The text doesn’t say why. All we know is that when he eventually returns to them, the disciples try to tell him about what they had seen. Thomas refuses to believe unless he can see Jesus for himself – but not even just Jesus. Thomas wants to touch him, specifically the marks left from the nails and the spear of his crucifixion.

It is not enough to see the Beloved and hear him speaking words of love. Thomas wants to know, for absolutely certain, that Love returns speaking these words even after all of the harm caused by the terrorism of Empire, the betrayal of friends, and the slammed door of Death.

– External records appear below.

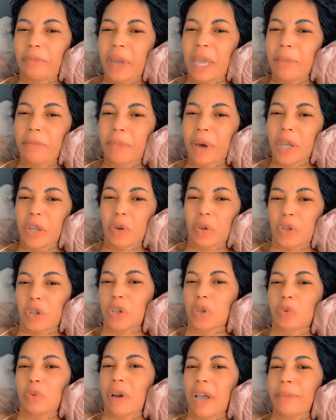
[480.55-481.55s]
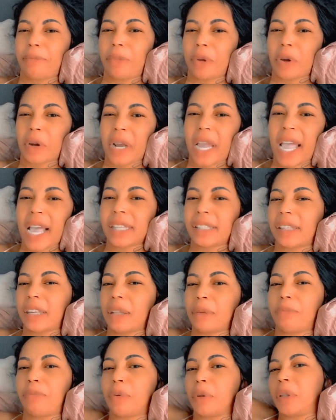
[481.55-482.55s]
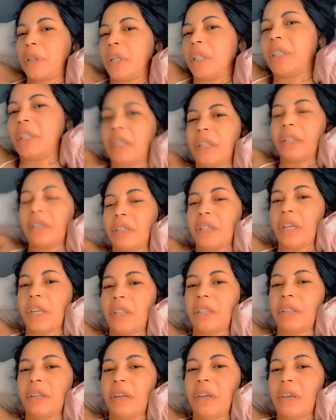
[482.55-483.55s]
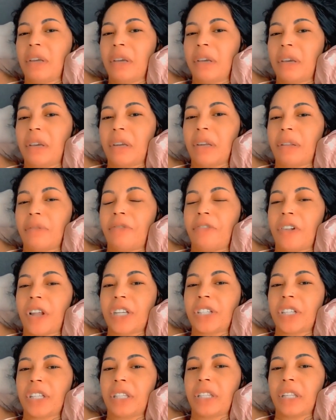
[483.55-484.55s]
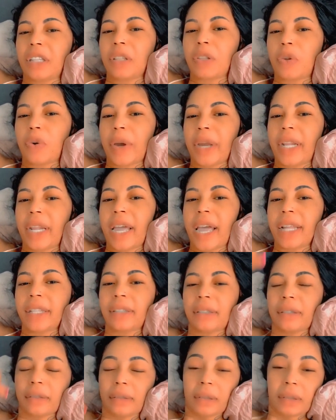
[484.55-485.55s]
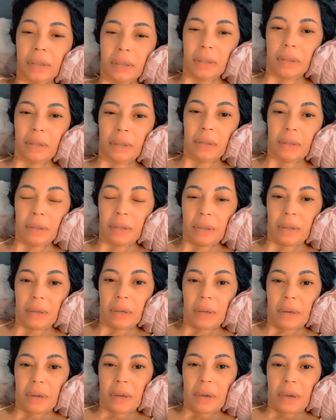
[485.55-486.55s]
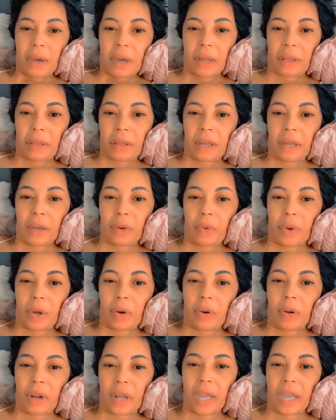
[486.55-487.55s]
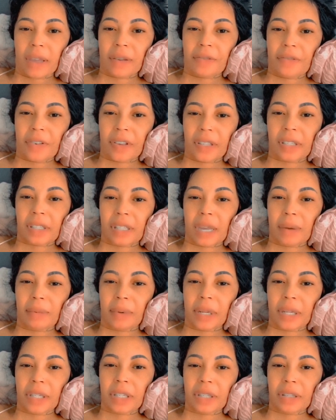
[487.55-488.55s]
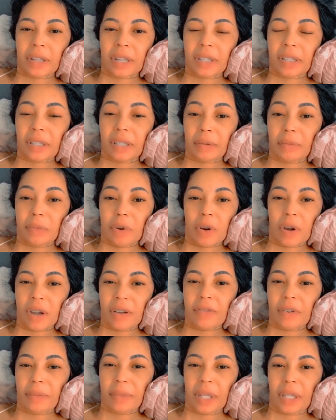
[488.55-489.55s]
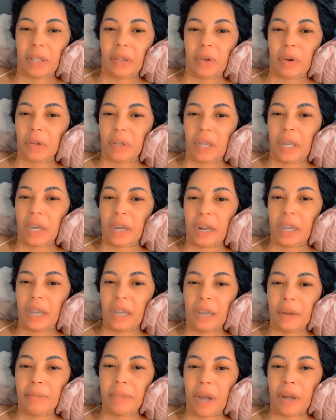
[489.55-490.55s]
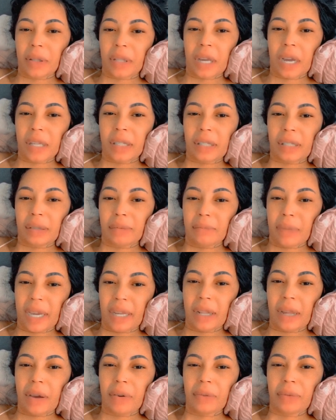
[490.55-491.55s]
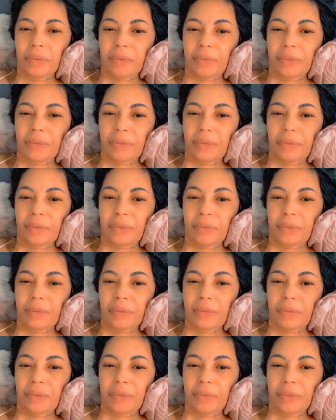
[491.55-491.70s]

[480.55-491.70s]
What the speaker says: paper. You just wipe your ass and put it in and flush it in toilet. I think we all have established that my government don't caring about us by now.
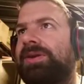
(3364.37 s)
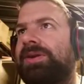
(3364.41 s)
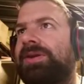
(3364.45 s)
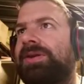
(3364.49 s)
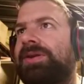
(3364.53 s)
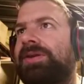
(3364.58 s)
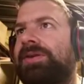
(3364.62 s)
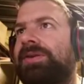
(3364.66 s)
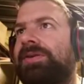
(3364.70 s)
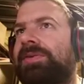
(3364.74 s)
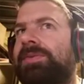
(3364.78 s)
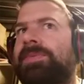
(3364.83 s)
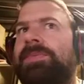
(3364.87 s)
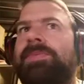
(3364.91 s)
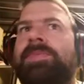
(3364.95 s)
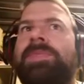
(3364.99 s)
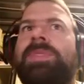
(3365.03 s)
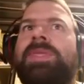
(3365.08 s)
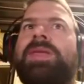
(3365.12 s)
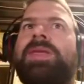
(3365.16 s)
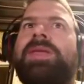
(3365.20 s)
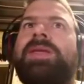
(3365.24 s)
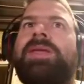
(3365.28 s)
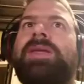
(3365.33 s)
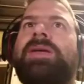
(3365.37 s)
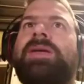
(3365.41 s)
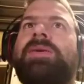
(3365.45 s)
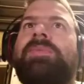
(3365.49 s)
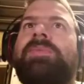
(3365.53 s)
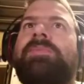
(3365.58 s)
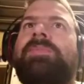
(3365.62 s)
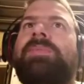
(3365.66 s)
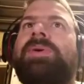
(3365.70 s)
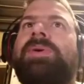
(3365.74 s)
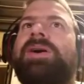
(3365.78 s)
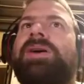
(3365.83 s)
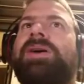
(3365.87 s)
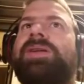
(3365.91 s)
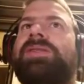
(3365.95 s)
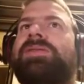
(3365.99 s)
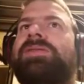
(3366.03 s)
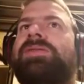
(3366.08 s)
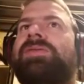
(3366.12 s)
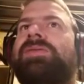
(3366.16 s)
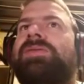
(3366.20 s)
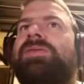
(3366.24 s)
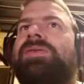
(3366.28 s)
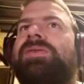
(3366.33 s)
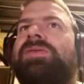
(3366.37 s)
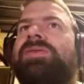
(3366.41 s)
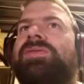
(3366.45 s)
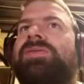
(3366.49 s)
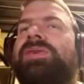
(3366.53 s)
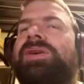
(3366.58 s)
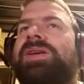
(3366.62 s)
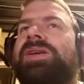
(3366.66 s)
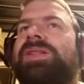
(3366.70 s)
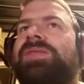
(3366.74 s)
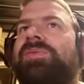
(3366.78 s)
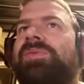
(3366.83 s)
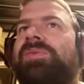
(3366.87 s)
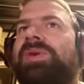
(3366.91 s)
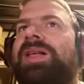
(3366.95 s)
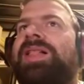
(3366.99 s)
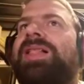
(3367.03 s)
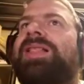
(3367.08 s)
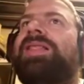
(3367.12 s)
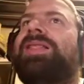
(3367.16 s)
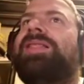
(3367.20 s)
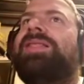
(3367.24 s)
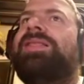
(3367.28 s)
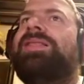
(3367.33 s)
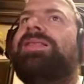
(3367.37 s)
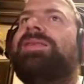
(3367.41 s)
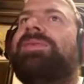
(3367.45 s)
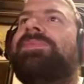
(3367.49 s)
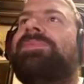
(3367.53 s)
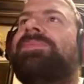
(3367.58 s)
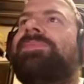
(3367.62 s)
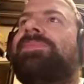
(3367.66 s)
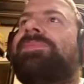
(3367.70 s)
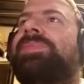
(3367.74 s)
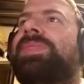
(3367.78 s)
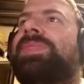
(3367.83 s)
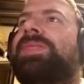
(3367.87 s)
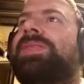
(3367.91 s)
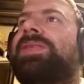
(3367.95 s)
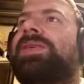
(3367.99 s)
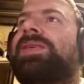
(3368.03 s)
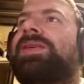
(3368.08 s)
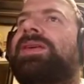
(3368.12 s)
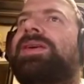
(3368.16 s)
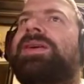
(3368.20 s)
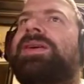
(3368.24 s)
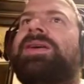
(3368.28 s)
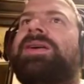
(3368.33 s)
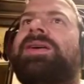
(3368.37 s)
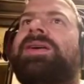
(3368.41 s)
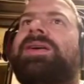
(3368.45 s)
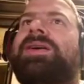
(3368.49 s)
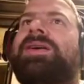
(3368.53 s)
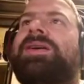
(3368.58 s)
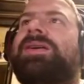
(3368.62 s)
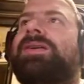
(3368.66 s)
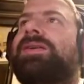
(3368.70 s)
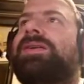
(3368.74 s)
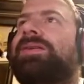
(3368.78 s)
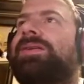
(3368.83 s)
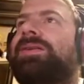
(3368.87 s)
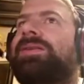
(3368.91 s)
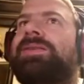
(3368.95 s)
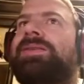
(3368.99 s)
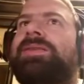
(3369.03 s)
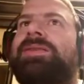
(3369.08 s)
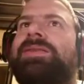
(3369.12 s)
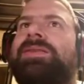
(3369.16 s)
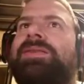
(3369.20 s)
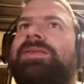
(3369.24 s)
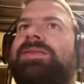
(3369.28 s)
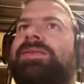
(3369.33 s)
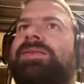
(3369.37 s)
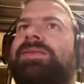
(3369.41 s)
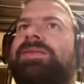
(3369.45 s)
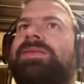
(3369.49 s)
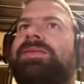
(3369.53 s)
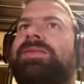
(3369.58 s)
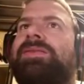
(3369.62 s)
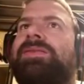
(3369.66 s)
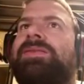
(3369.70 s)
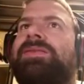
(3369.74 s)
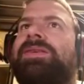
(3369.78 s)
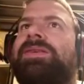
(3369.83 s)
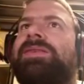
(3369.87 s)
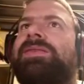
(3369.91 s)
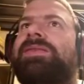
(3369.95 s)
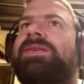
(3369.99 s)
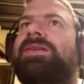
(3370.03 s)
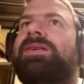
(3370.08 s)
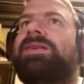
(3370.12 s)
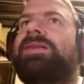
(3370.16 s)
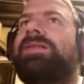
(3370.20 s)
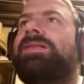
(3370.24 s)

I see what you're doing there. I like what you're doing. But you're not doing it well.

It’s all well and good to imagine the gentle and loving God some of us may have learned about in childhood returning to us with a happy smile and a hug. But Thomas wants an adult vision, one that is scarred and broken and still speaking love.

If the Beloved can return to us even after all that we have put him through, and not having denied any of that pain, then we know that the Beloved can weather anything, and truly is with us, forever.

In traditional Christian teaching, Thomas is often painted in an unflattering light, with his desires being shown as presumptuous. But the text doesn’t bear this out. Thomas wants something, and he receives it. The next time he is with the disciples, Jesus returns yet again, and invites Thomas to touch without any hint of annoyance or anger. “Believe,” he says. “Believe in Love. Believe in Love’s power to return from even death in pursuit of you. You thought you were Majnun, forever denied Layla through the tyranny of my having become married to Death. No, my jan. I am Majnun and you are Layla – and all that separated us is now only a veil that’s been lifted away. You are Layla and I battled through Death itself to find you again. You are now free to choose me no matter what. Nothing can keep me from you, and nothing has.”

Thomas responds, “My Lord and my God!” How else should we respond to such love?

The reed sings of longing, and this longing, this suffering, is what truly unites us as humans. It’s the one thing that we all experience. Even the richest and most self-absorbed among us have times where we suffer. Sickness, death, and heartbreak do not discriminate. But all exist in order to be transformed in some way. They are a byproduct of a great gift, which is the freedom to change.

In the month of Ramadan, observers make changes to their everyday lives. They sacrifice for God and for humanity. This is the greatest gift we can make to God: to make a choice to change the way we live, in order to glorify. It’s not the glory itself, for God takes an entirely different kind of delight in angels, who are constantly in a state of glorifying their Creator, and God knows that human acts of praise often fall short. It is the choice to glorify, the choice to orient ourselves toward God, the choice to make a change.

God reflects this glory back to us in the conscious choice to return bearing scars, rather than returning in a perfect, flawless form. This is a marvelous teaching: it tells us that we don’t need to hide our scars.

Rumi, in gathering his students, chose those who needed adab, spiritual refinement, the most. It’s only one letter from scar to star.

In seeking the best and most beautiful, we don’t need to hide our scars.

God didn’t.

Praise to the One who returns bearing words of peace.